Ramos destacou que a opinião é pessoal, não fruto de um diálogo com a mesa diretora da Câmara ou com o presidente da Casa, Arthur Lira (PP). Segundo ele, a motivação do decreto é a visão do presidente Jair Bolsonaro que enxerga “parte do seu eleitorado fiel como representante do todo”. “O presidente enxerga parte como se o todo fosse, enxerga 30% do eleitorado fiel como se representasse o pensamento de todo povo brasileiro e joga para o seu eleitorado, é uma animação de torcida muito aquém as demandas necessárias para o povo brasileiro”, destacou, novamente criticando o contexto de crise sanitária e econômica no país. “Sou por ideologia contra armar as pessoas, contra o armamento de civis e o que me incomoda sobre esse decreto é que na verdade utiliza os CACs, que é uma atividade regular e legal, como instrumento de armar pessoas para a vida civil.

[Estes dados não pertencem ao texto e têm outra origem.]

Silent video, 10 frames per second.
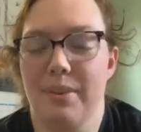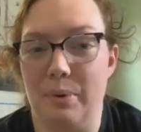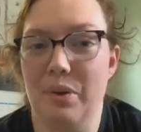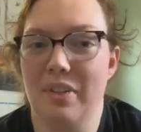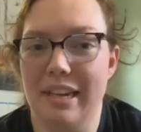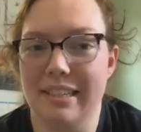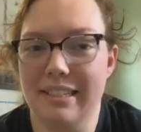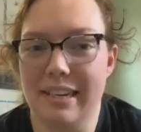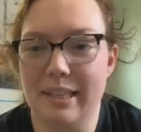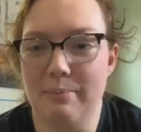the real thing
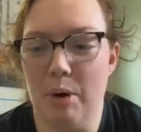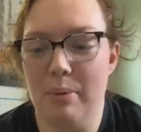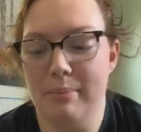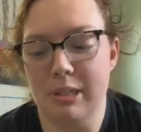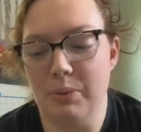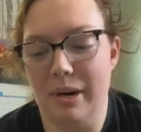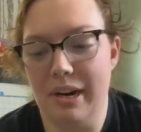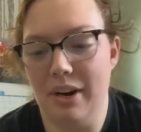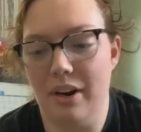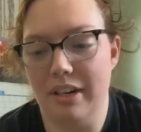is like at the moment I'm just
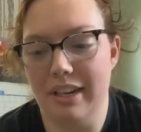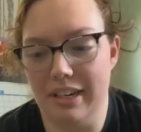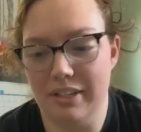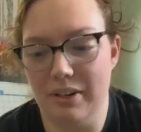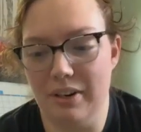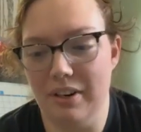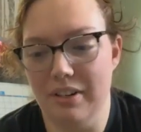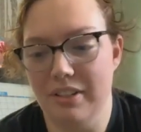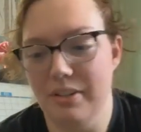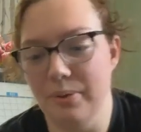waiting on
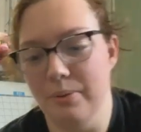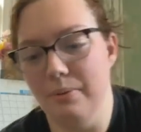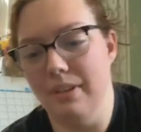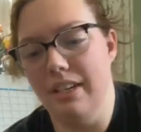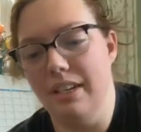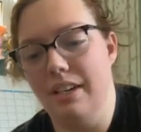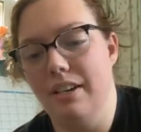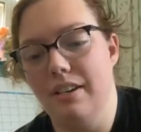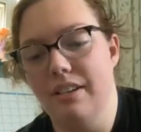Kickstarter to like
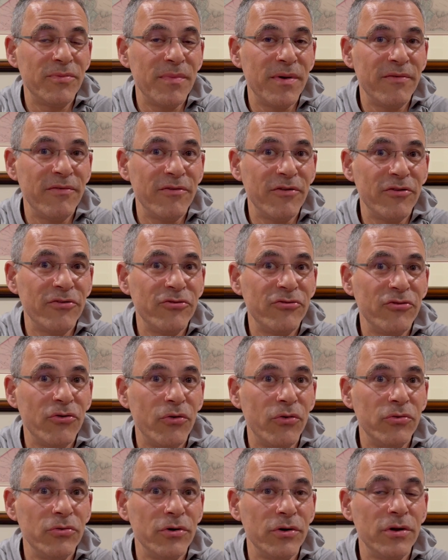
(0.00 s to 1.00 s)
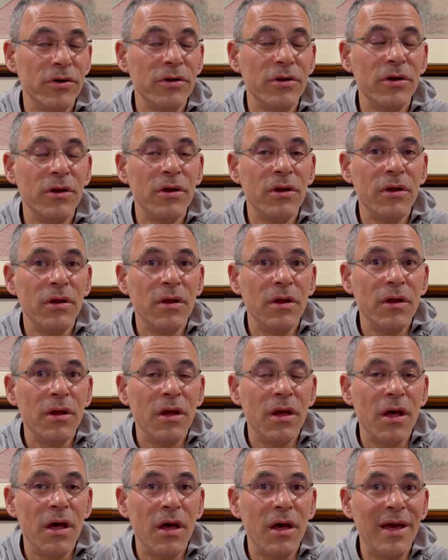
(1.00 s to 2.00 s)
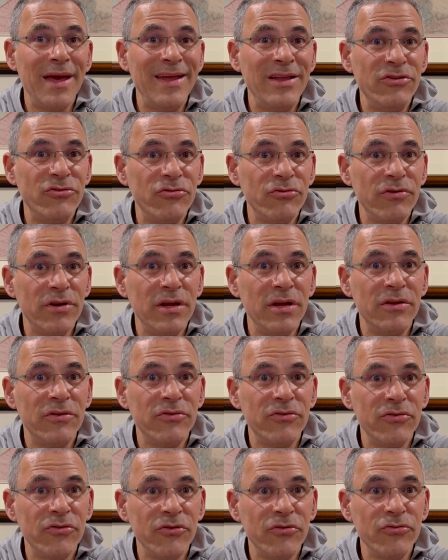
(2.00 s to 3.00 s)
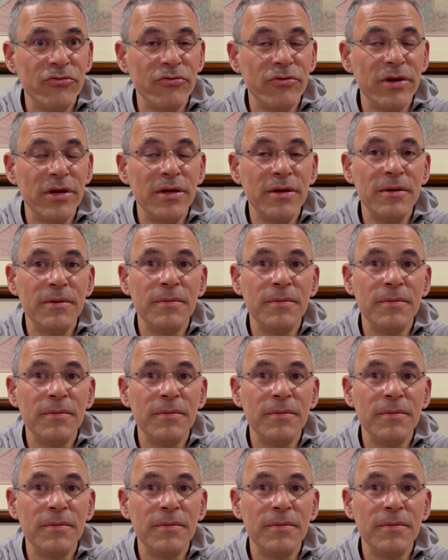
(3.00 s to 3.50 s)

my first shoulder uh, injury and surgery.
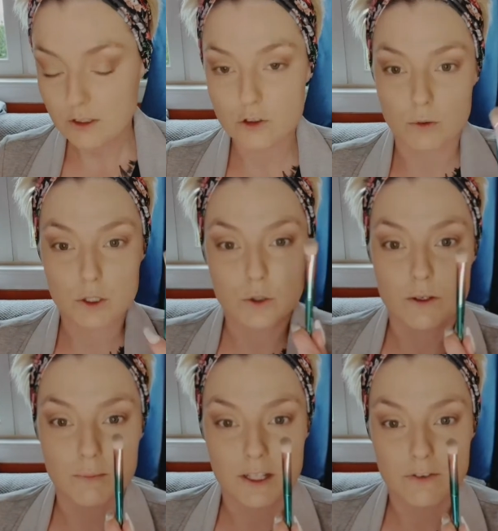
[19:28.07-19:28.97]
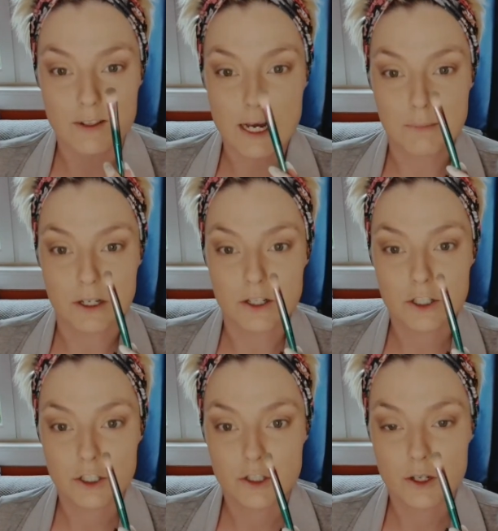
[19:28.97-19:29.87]
So I'm going to go in with a flat
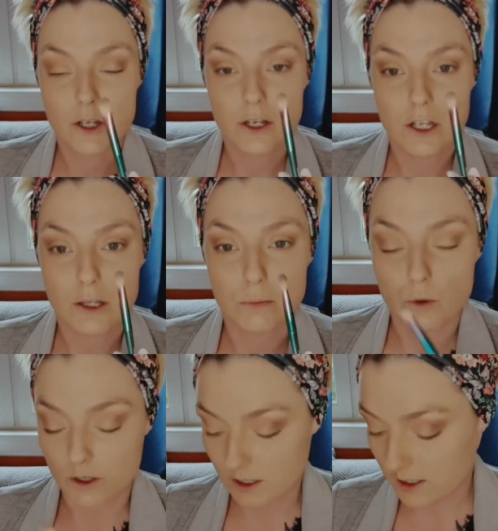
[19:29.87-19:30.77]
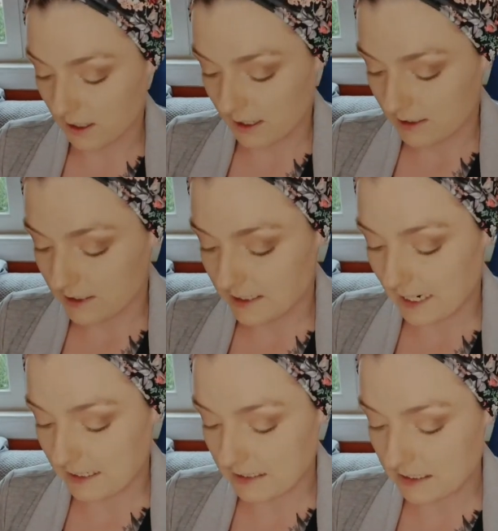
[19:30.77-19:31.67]
brush, the more
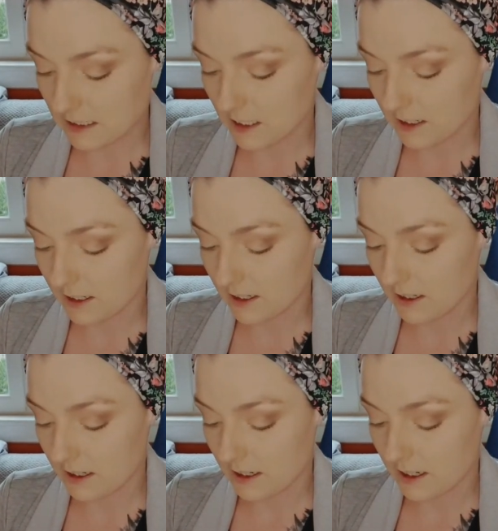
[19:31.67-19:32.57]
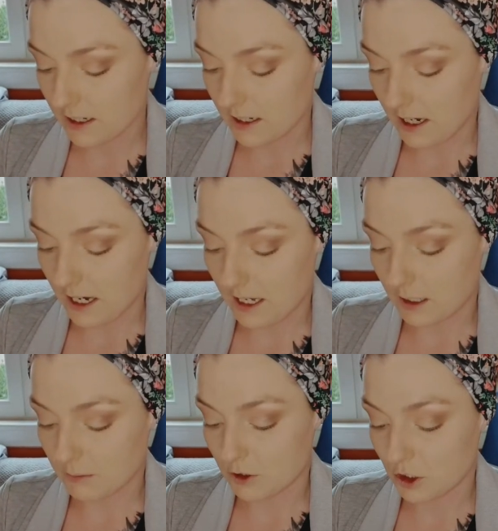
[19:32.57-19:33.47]
dense,
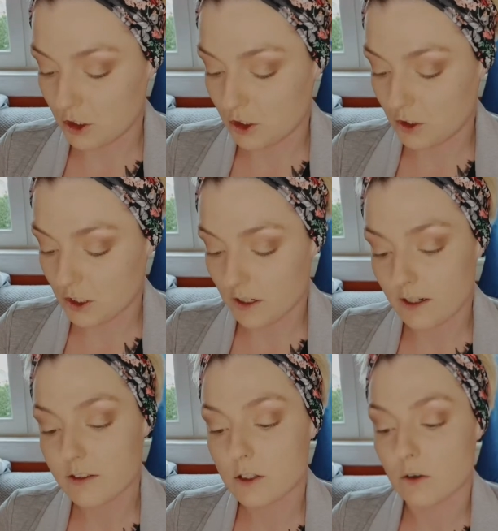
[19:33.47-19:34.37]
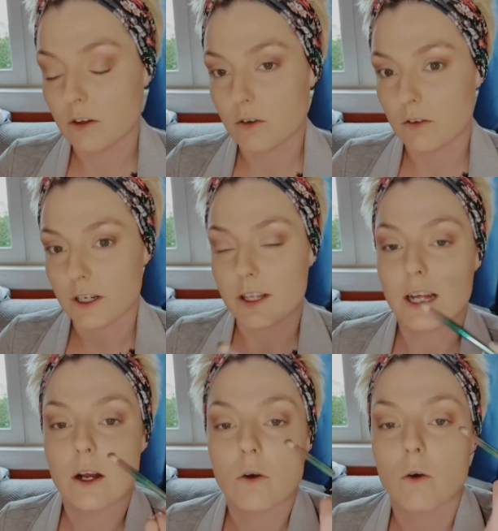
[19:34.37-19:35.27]
and I'm just going to go into
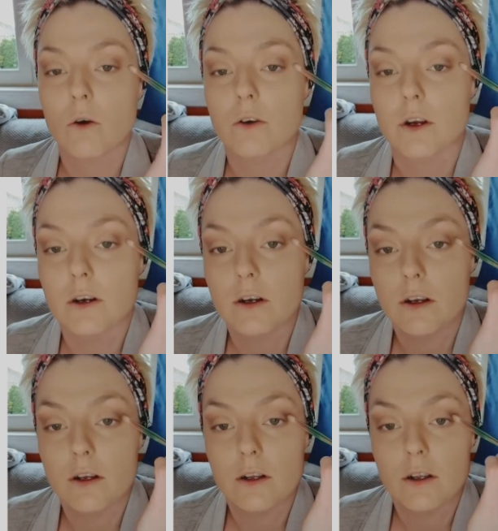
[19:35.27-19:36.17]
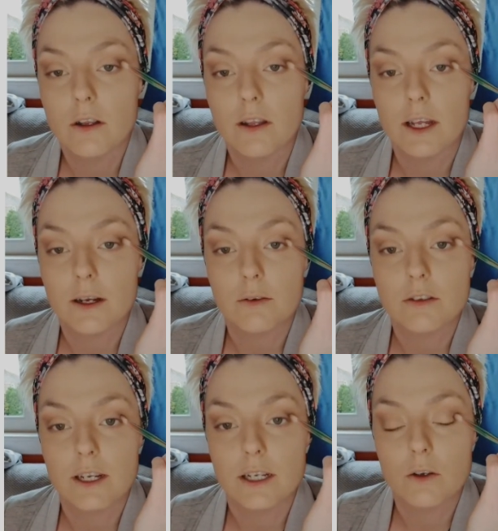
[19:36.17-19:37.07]
that corner, the
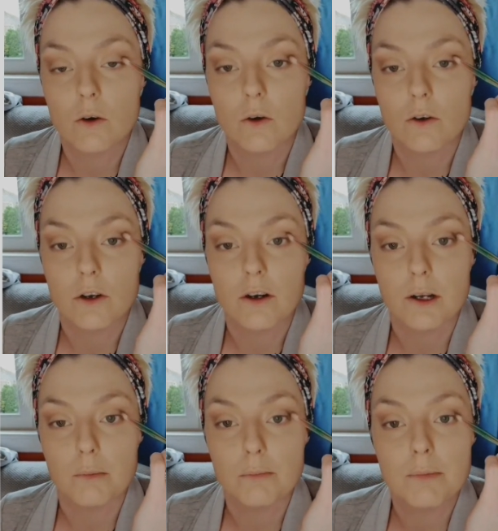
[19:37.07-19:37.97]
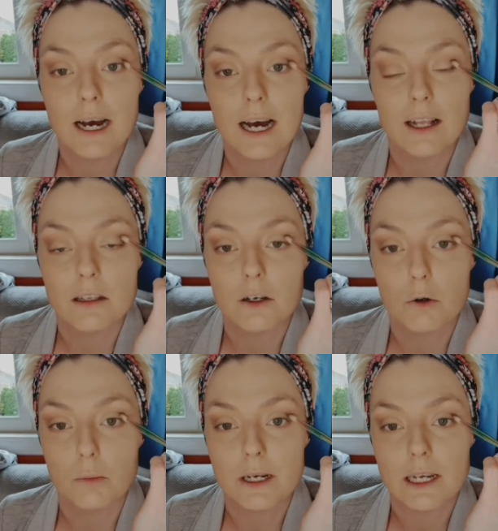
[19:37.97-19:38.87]
outside corner, and pat a
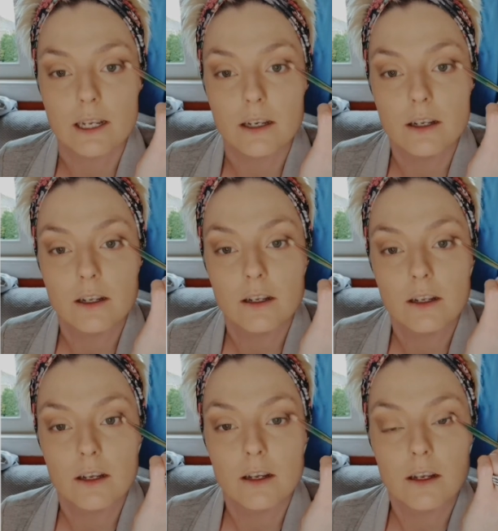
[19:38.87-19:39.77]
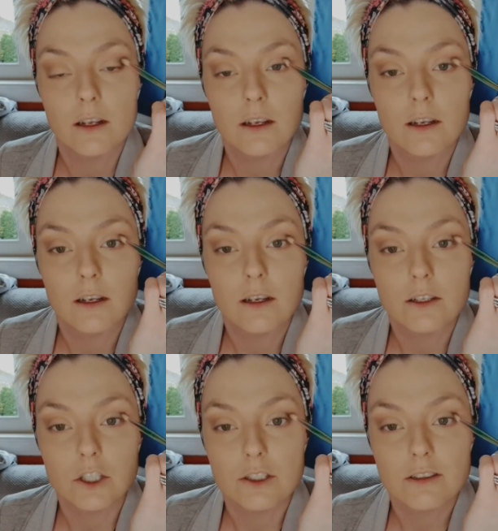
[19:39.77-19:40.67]
little bit in,
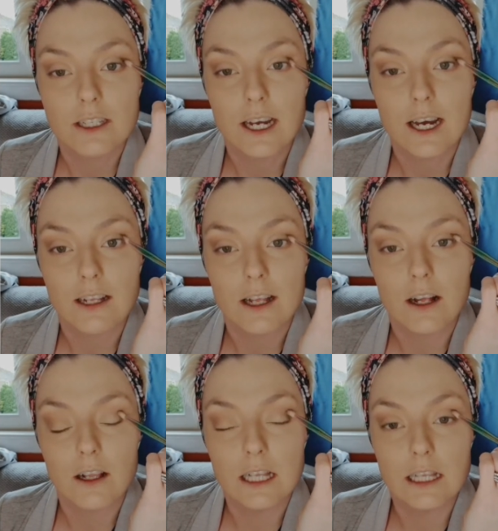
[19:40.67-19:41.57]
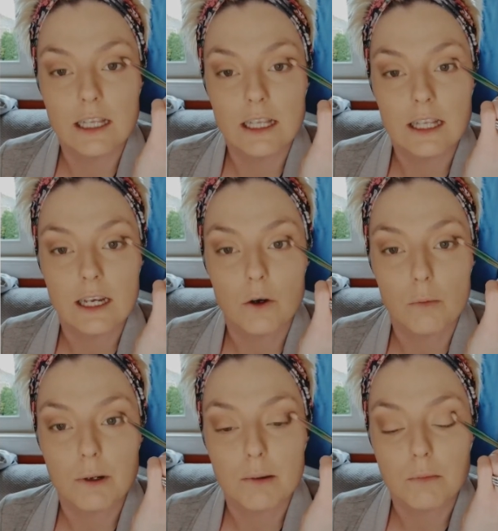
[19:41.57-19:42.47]
just to add a
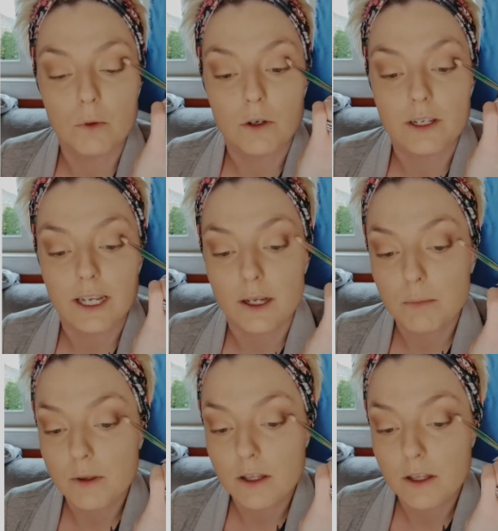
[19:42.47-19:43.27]
little bit more depth.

O CACs é uma atividade esportiva e não um instrumento para você justificar o armamento de civis para utilização de defesa pessoal. O presidente poderia aumentar o número de cartuchos, mas não poderia retirar determinadas atividades do controle do Exercito, por isso o decreto é parcialmente inconstitucional na medida em que alguns aspectos invade a competência do Legislativo”, disse. Segundo Marcelo Ramos, o PSOL ajuizou uma ação de inconstitucionalidade do decreto, o que pode trazer mudanças para a situação. Além disso, o deputado acredita que parlamentares podem apresentar um PDL, que é um “instrumento para quando o presidente exorbita o poder”. “Teremos próximos passos tanto no Supremo Tribunal Federal quanto no Legislativo.”